I am trying to solve this problem, where I am given a recurrence relation, for which I need to find all solutions.
The recurrence relation is as follows:
$a_n – 2na_{n-1} + n(n-1)a_{n-2} = 2nn!$, with initial conditions $a_0$ and $a_1$ = 1, and $n \geq 2$.

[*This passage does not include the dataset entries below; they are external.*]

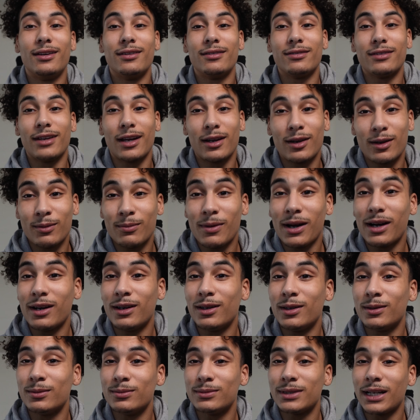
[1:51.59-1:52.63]
If y'all know my
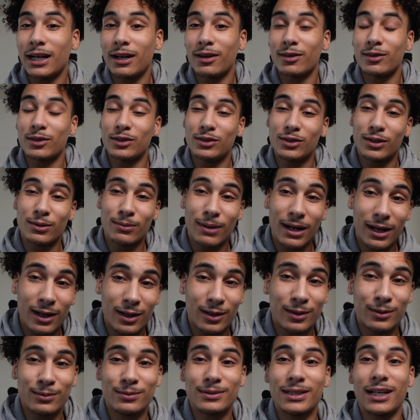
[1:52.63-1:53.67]
hometown, you know my
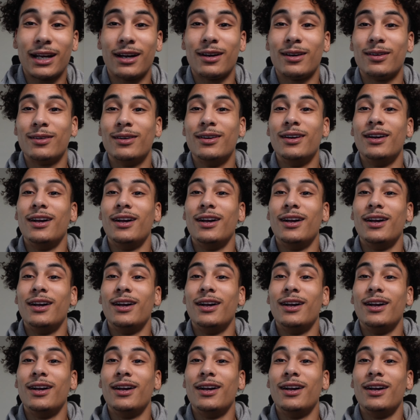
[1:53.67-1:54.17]
hometown.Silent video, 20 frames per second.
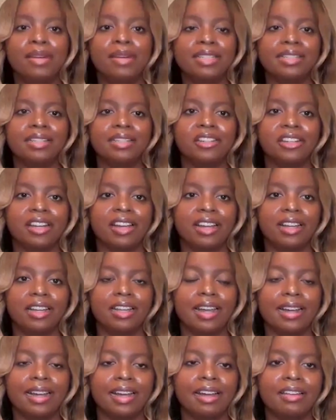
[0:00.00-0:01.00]
message, and I
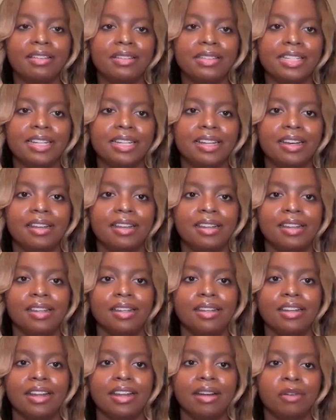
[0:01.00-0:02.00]
like how you said
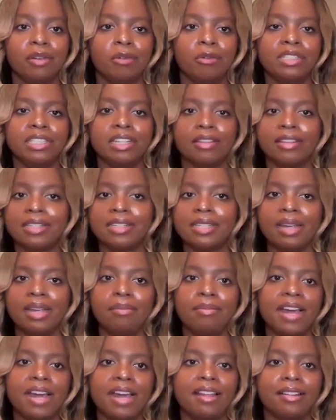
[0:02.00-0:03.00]
not everyone's on the
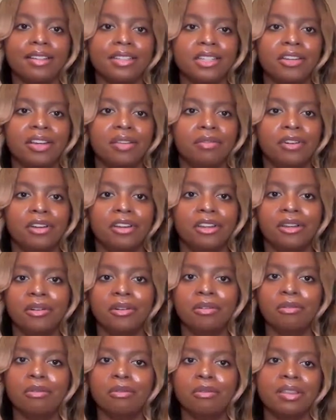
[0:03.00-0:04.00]
same path because you never
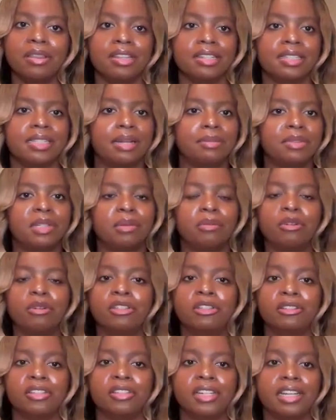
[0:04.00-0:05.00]
know what the steps someone
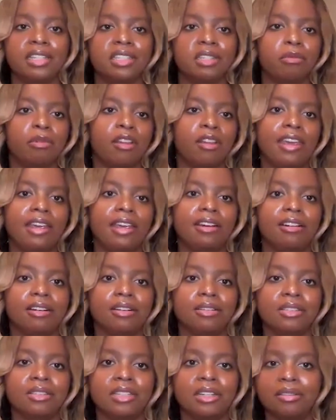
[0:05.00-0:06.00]
took to get to where they
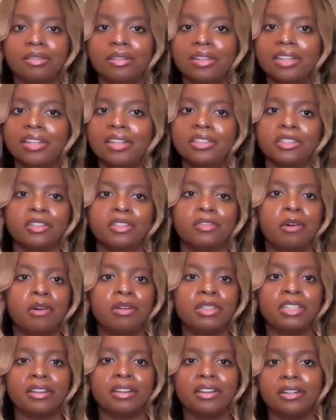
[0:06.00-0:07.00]
are. So just
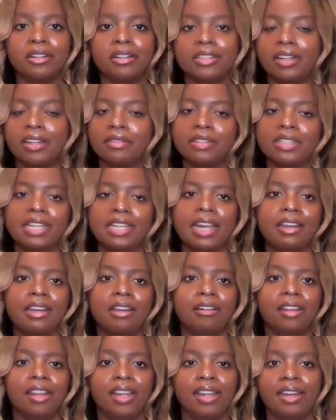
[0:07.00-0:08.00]
focus on yourself, stay in
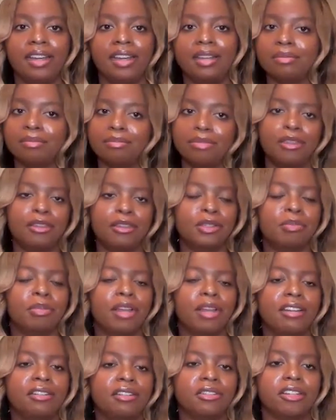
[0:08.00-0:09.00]
your lane, and put those
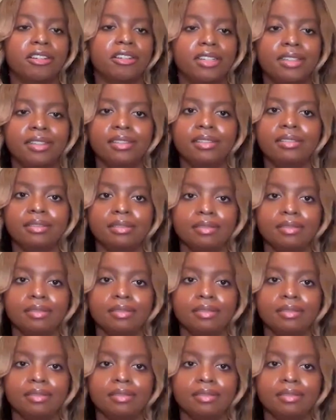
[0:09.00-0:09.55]
blinders on.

Using exponential generating functions, I have concluded that the generating function $A(x)$ of this recurrence relation, where $$A(x) = \sum_{n\geq 0} a_n \dfrac{x^n}{n!},$$ is given by $$A(x) = \dfrac{2x-3x(1-x)^2 + (1-x)^2}{(1-x)^4}$$.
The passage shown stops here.